Occupation with wider issues you would call action. What are wider issues? Are they separate from everyday existence? Is action apart from the total process of life? Is there action when there is no integration of all the many layers of existence? Without understanding and so integrating the total process of life, is not action mere destructive activity? Man is a total process, and action must be the outcome of this totality.

"But that would imply not only inaction, but indefinite postponement. There is an urgency of action, and it is no good philosophizing about it."

We are not philosophizing, but only wondering if your so-called action is not doing infinite harm. Reform always needs further reform. Partial action is no action at all, it brings about disintegration. If you will have the patience, we can find now, not in the future, that action which is total, integrated.

Can purposive action be called action? To have a purpose, an ideal, and work towards it - is that action? When action is for a result, is it action?

"How else can you act?"

You call action that which has a result, an end in view, do you not? You plan the end, or you have an idea, a belief, and work towards it. Working towards an object, an end, a goal, factual or psychological, is what is generally called action. This process can be understood in relation to some physical fact, such as building a bridge; but is it as easily understood with regard to psychological purposes? Surely, we are talking of the psychological purpose, the ideology, the ideal, or the belief towards which you are working. Would you call action this working towards a psychological purpose?

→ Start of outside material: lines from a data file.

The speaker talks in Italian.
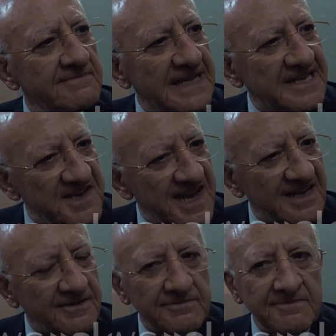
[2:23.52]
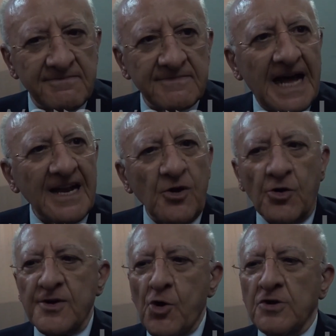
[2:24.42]
È chiaro?
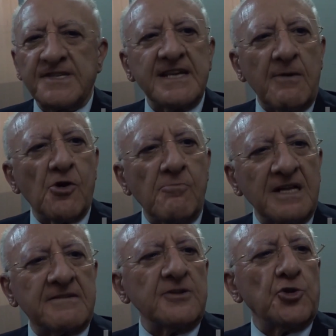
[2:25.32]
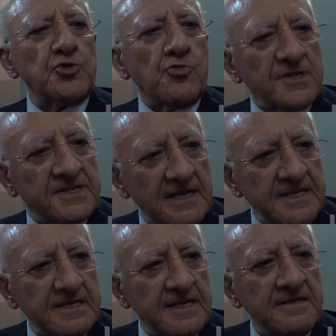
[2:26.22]
Allora, noi stiamo combattendo su questa
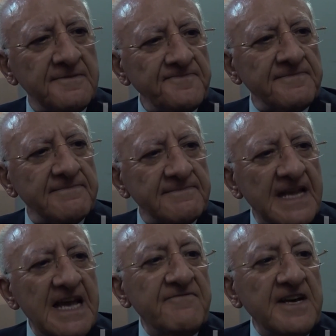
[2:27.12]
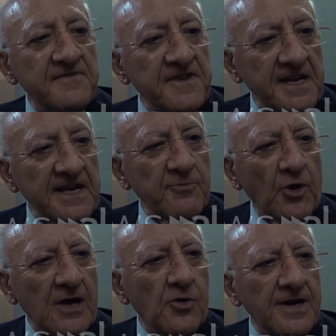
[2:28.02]
linea e verificheremo
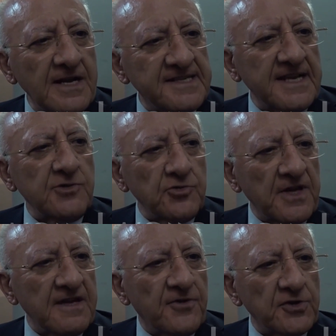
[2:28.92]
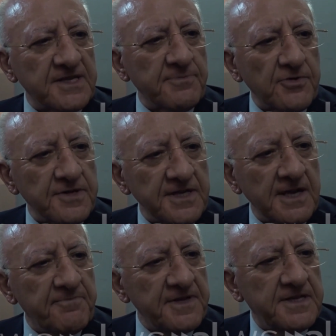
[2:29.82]
la coerenza di tutte le forze
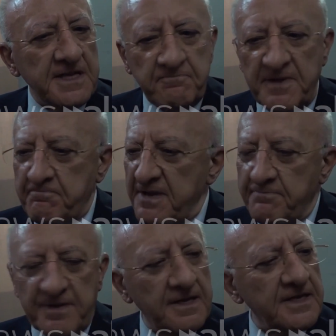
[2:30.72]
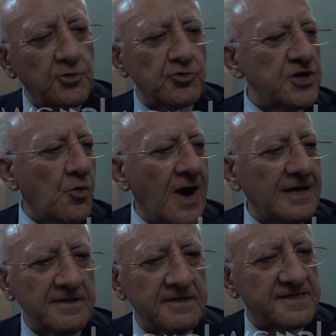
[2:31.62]
politiche, PD, PP, PL, tutti
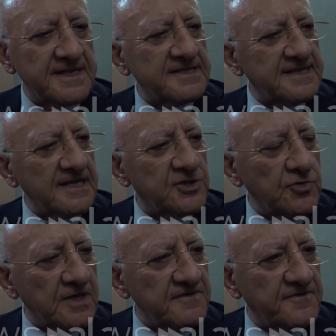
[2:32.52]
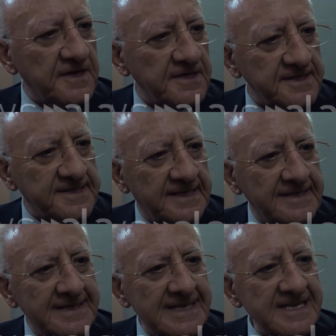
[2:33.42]
quanti, senza nessuna differenza.
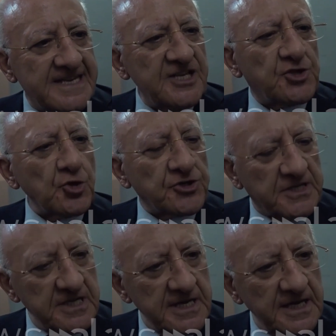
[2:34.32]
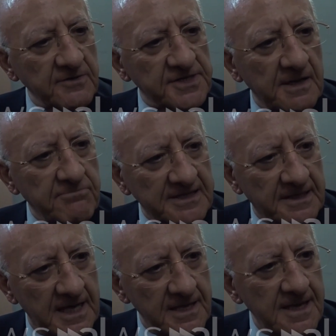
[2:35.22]
Chi sostiene questa
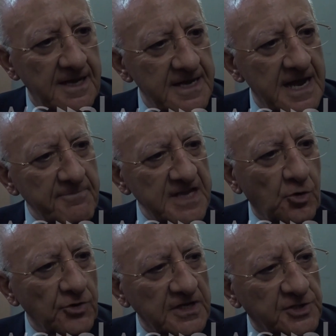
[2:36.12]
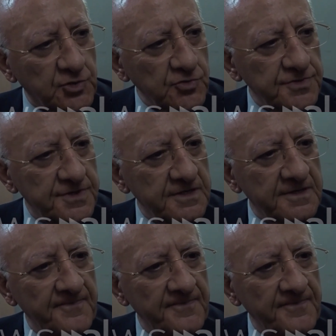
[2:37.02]
battaglia è amico del Sud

"Action without a purpose is no action at all, it is death. Inaction is death."

Inaction is not the opposite of action, it is quite a different state, but for the moment that is irrelevant; we may discuss that later, but let us come back to our point. Working towards an end, an ideal, is generally called action, is it not? But how does the ideal come into being?, Is it entirely different from what is). Is antithesis different and apart from thesis? Is the ideal of non-violence wholly other than violence? Is not the ideal self-projected? Is it not homemade? In acting towards a purpose, an ideal, you are pursuing a self-projection, are you not?

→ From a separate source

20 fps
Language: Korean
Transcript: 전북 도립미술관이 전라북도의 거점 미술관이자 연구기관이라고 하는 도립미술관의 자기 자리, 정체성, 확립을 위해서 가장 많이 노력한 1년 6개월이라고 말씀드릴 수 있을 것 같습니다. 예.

"Is the ideal a self-projection?"

You are this, and you want to become that. Surely, that is the outcome of your thought. It may not be the outcome of your own thought, but it is born of thought, is it not? Thought projects the ideal; the ideal is part of thought. The ideal is not something beyond thought; it is thought itself.

"What's wrong with thought? Why shouldn't thought create the ideal?"

You are this, which does not satisfy, so you want to be that. If there were an understanding of this, would that come into being? Because you do not understand this, you create that, hoping through that to understand or to escape from this. Thought creates the ideal as well as the problem; the ideal is a self-projection, and your working towards that self-projection is what you call action, action with a purpose. So your action is within the limits of your own projection, whether God or the State. This movement within your own bounds is the activity of the dog chasing its tail; and is that action?

"But is it possible to act without a purpose?"

Of course it is. If you see the truth of action with a purpose, then there is just action. Such action is the only effective action, it is the only radical revolution.

"You mean action without the self, don't you?"

Yes, action without the idea. The idea is the self identified with God or with the State. Such identified action only creates more conflict, more confusion and misery. But it is hard for the man of so-called action to put aside the idea. Without the ideology he feels lost, and he is; so he is not a man of action, but a man caught in his own self-projections whose activities are the glorification of himself. His activities contribute to separation, to disintegration.

"Then what is one to do?"

Understand what your activity is, and only then is there action.